Chi è la Grifa, la società che vuole rilanciare Termini Imerese

grifaPer ora è poco più di un oggetto sconosciuto, ma ha già attirato l’attenzione dei media e soprattutto dei lavoratori di Termini Imerese, che l’hanno accolta con un certo grado di fiducia ma anche con un pizzico di diffidenza. E allora cerchiamo di capire chi c’è dietro questa società.
La sigla: Grifa sta per Gruppo italiano fabbriche automobili.
La costituzione: è nata 7 mesi fa. Ma il controllo è una sorta di matrioska:  è controllata da Energy Crotone 1, società di produzione di energia con sede a Bolzano e capitale sociale di 10 mila euro, controllata a sua volta interamente dalla immobiliare Professional Asset Management, con sede a Milano, di proprietà dell’imprenditore pugliese Raffaele Cirillo e amministrata dal congolese Kiala Dielunguidi, presente in un’altra decina di società con sede in Italia. Anche in questo caso il capitale è di appena 10 mila euro. La vera garanzia di solidità sarebbe l’ingresso del Fondo di investimento brasiliano e dei suoi 100 milioni
Il sito Interne «Siamo la prima società italiana che progetta e produce auto ibride ed elettriche di ultima generazione. Il nostro team, altamente qualificato, è composto da manager, professionisti e tecnici italiani, specializzati nel settore auto».
Il capitale sociale: è attualmente di 25 milioni di euro. Diventeranno 100 solo dopo aver concluso l’accordo siglato venerdì tra ministero dello Sviluppo economico, Regione siciliana, sindacati e Fiat per la cessione dello stabilimento siciliano.
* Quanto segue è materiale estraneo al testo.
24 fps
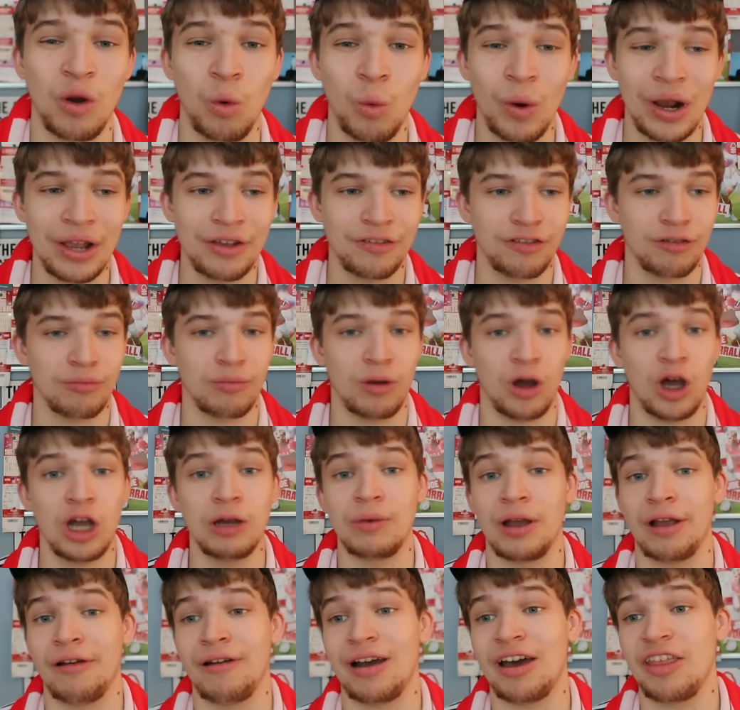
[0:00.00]
away from
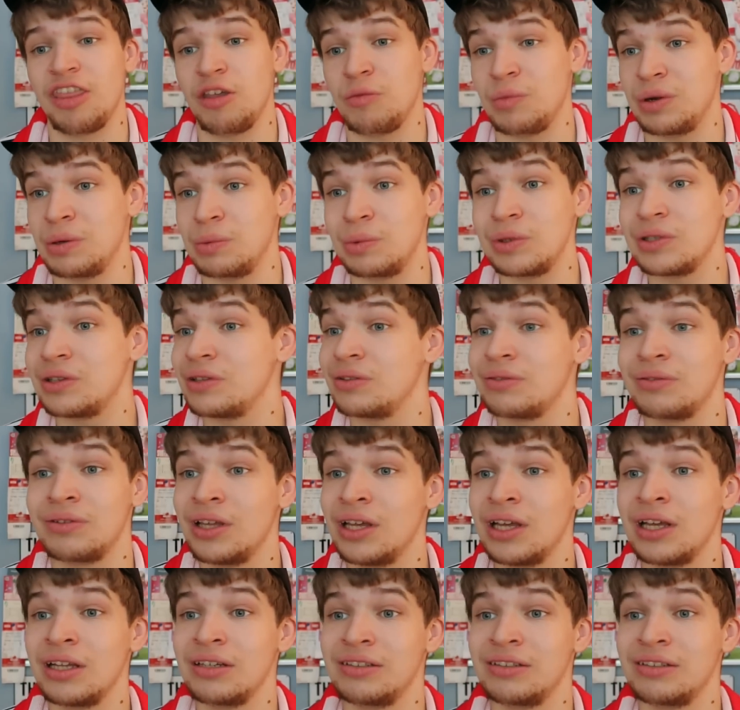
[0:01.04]
home, a ground that we wouldn't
La produzione: citycar ibrida del segmento A, quello della Panda, un modello di utilitaria a basso costo che non esiste sul mercato. I volumi produttivi dovrebbero essere di 35 mila all’anno e l’avvio della produzione dovrebbe avvenire tra fine 2015 e inizio 2016.
I partner: si avvarrà della collaborazione di Fiat: secondo indiscrezioni, alcune parti meccaniche saranno comprate dalla casa torinese e assemblate in Sicilia.
L’investimento: si attesta sui 350 milioni, cento di Grifa e la restante parte da finanziamenti nazionali e della Regione Sicilia.
L’occupazione: Grifa assumerà fin da subito i 756 dipendenti ex Fiat e Marelli, che passeranno da un periodo di cassa integrazione per poi essere gradualmente riassorbiti dalla nuova società.
I manager: l’ad è lucano è si chiama Antonio Forenza, classe 1940. Nella sua squadra quattro esperti nel settore auto provenienti dal mondo Fiat: Giancarlo Tonelli, ex dirigente Fiat, Giuseppe Ragni, già direttore di Alfa Romeo, e Giovanni Battista Randelli con un passato alla Ferrari.